Muy oportunamente, el gobierno de México cuestionó a Luis Almagro como secretario general de la OEA. Maximiliano Reyes, subsecretario de la cancillería, dijo en la Asamblea General del organismo que durante las elecciones presidenciales de Bolivia en 2019 la secretaría general de la organización utilizó de manera facciosa a la misión de observación electoral para denunciar prematuramente un supuesto fraude que nunca existió y llamó a Almagro a someterse a una autocrítica y reflexión para determinar si aún cuenta con la autoridad moral necesaria para encabezar el organismo.

Simultáneamente, el Grupo de Puebla exigió con el mismo argumento la renuncia del indeseable personaje. No tengo duda de que el uruguayo envió la misión de observación electoral a Bolivia precisamente para asegurarse, por los medios que fuera, de que el MAS no ganara la elección como vaticinaban todas las encuestas. Fueron la aplastante votación para el masismo y la presión popular lo que obligó a que se dieran a conocer las encuestas a boca de urna que la confirmaban y frustraron los planes de Almagro en un momento en el que el gobierno de Trump está enfrascado en la elección.

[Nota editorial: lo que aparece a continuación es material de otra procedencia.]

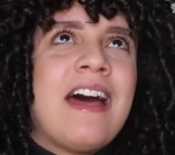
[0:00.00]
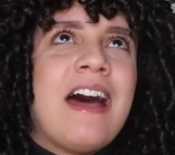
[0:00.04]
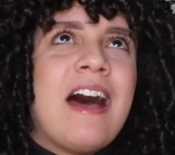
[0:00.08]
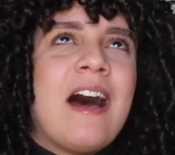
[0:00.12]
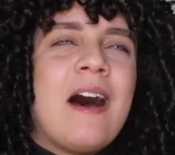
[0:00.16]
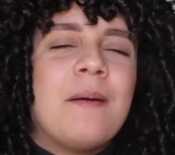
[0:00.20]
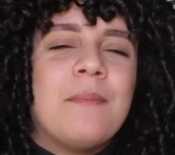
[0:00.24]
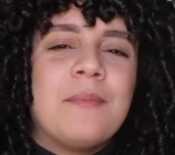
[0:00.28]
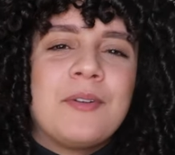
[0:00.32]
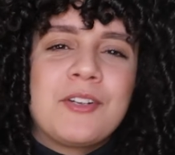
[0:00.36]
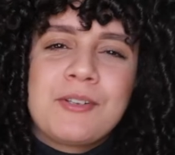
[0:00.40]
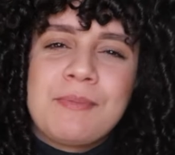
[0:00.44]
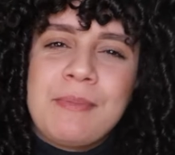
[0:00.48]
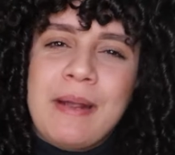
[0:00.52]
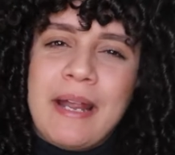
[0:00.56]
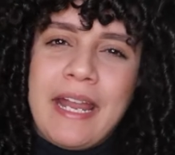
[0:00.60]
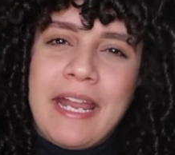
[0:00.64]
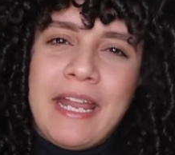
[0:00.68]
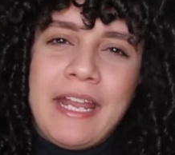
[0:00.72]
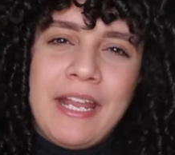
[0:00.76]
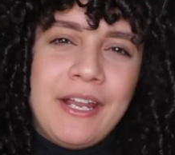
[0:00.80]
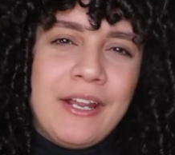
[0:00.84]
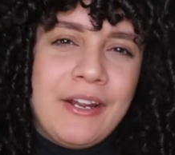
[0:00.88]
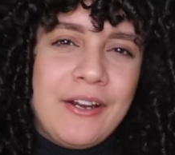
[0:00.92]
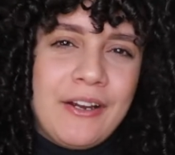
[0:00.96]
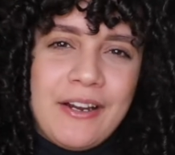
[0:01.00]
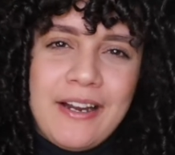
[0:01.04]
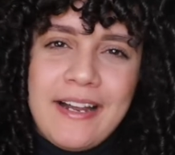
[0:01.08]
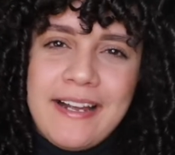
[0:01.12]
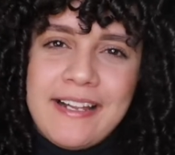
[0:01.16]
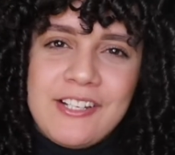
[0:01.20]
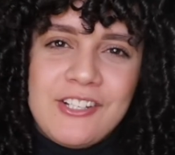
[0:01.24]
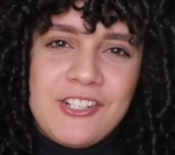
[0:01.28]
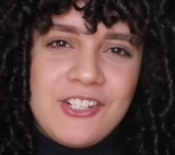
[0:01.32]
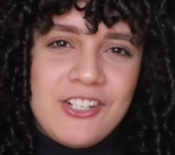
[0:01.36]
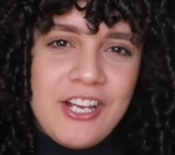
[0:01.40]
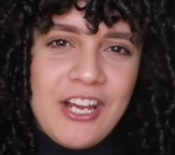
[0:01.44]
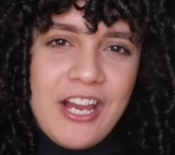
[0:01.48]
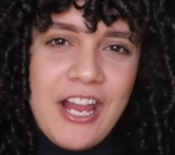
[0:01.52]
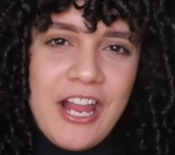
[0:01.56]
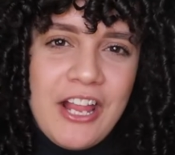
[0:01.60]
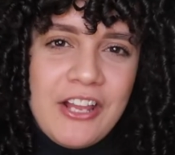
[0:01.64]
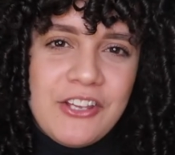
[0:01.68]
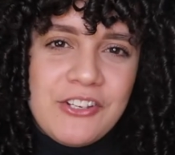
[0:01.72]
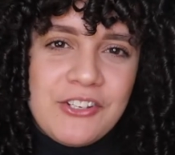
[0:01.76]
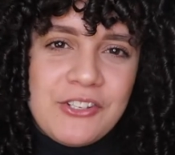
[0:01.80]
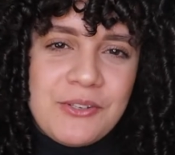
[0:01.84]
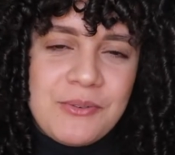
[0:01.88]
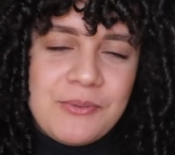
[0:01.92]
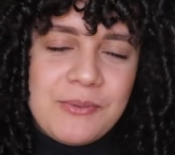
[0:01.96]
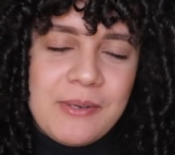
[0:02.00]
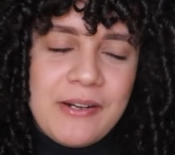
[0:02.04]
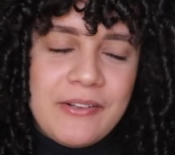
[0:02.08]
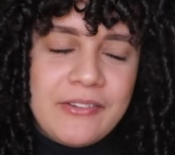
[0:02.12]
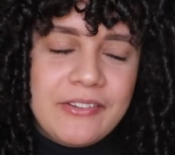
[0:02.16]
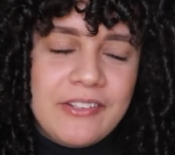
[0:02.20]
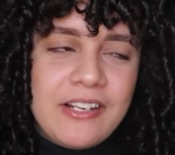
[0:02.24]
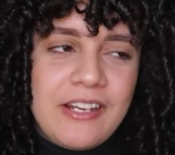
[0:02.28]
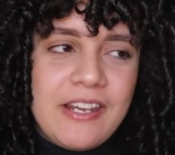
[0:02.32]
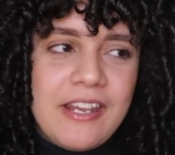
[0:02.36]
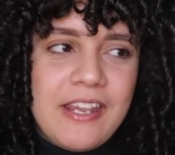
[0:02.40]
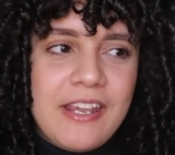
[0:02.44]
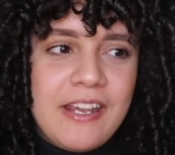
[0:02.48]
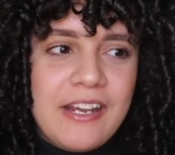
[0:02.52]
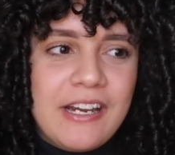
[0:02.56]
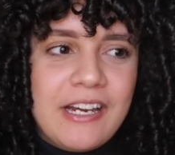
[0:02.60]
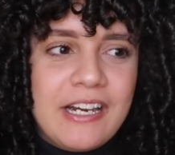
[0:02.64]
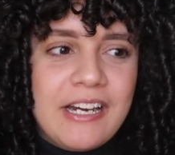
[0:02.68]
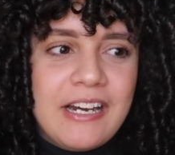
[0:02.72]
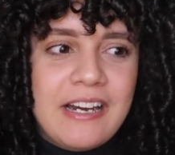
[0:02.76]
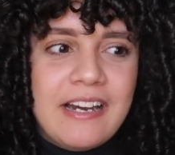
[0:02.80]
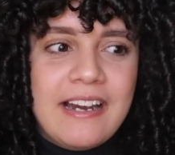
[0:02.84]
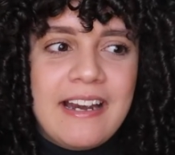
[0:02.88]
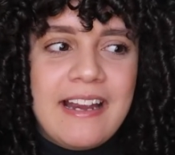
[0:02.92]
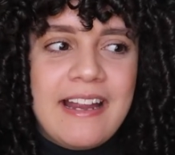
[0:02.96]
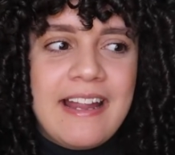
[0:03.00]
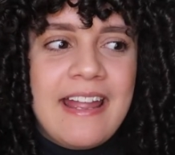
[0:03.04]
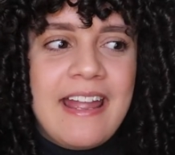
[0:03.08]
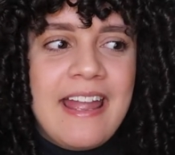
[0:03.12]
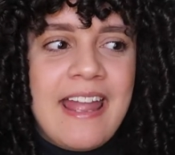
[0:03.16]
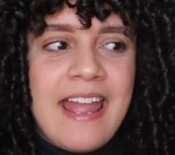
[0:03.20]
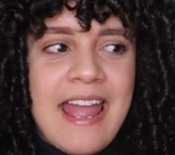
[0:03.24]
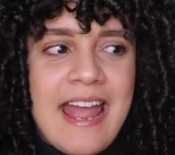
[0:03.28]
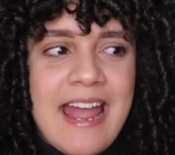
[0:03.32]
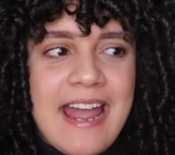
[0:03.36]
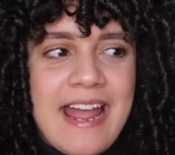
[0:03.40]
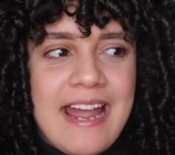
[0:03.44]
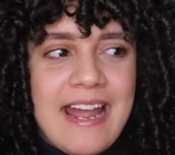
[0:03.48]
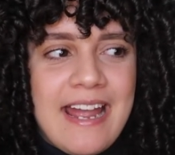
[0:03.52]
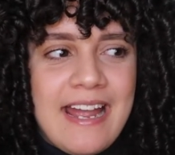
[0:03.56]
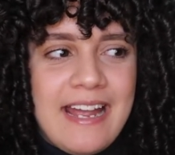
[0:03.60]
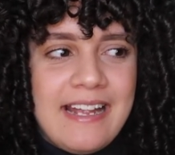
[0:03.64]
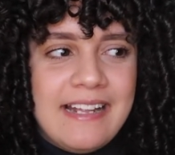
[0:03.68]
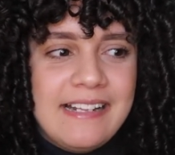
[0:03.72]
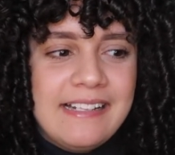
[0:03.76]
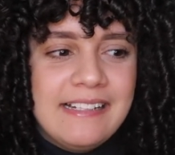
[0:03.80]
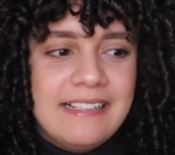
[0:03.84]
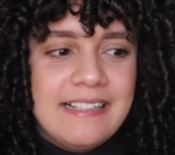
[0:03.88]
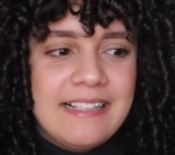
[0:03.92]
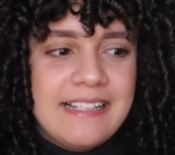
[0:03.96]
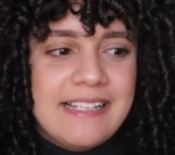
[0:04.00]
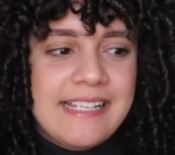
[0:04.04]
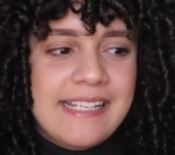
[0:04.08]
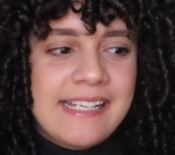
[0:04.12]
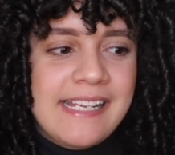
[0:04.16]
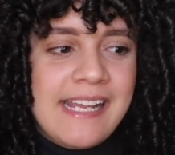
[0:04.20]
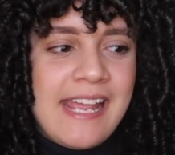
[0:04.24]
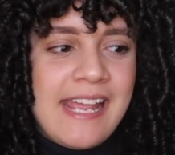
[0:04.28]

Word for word: how much my hair has changed throughout the year and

Arce ha advertido el desplome de la economía del primero al último lugar en la región, la urgencia de atacar el hambre de inmediato con un bono de mil bolivianos y dio a conocer que restaurará las relaciones diplomáticas con Cuba, Venezuela e Irán en clara señal de que Bolivia vuelve al camino independiente y latinoamericanista.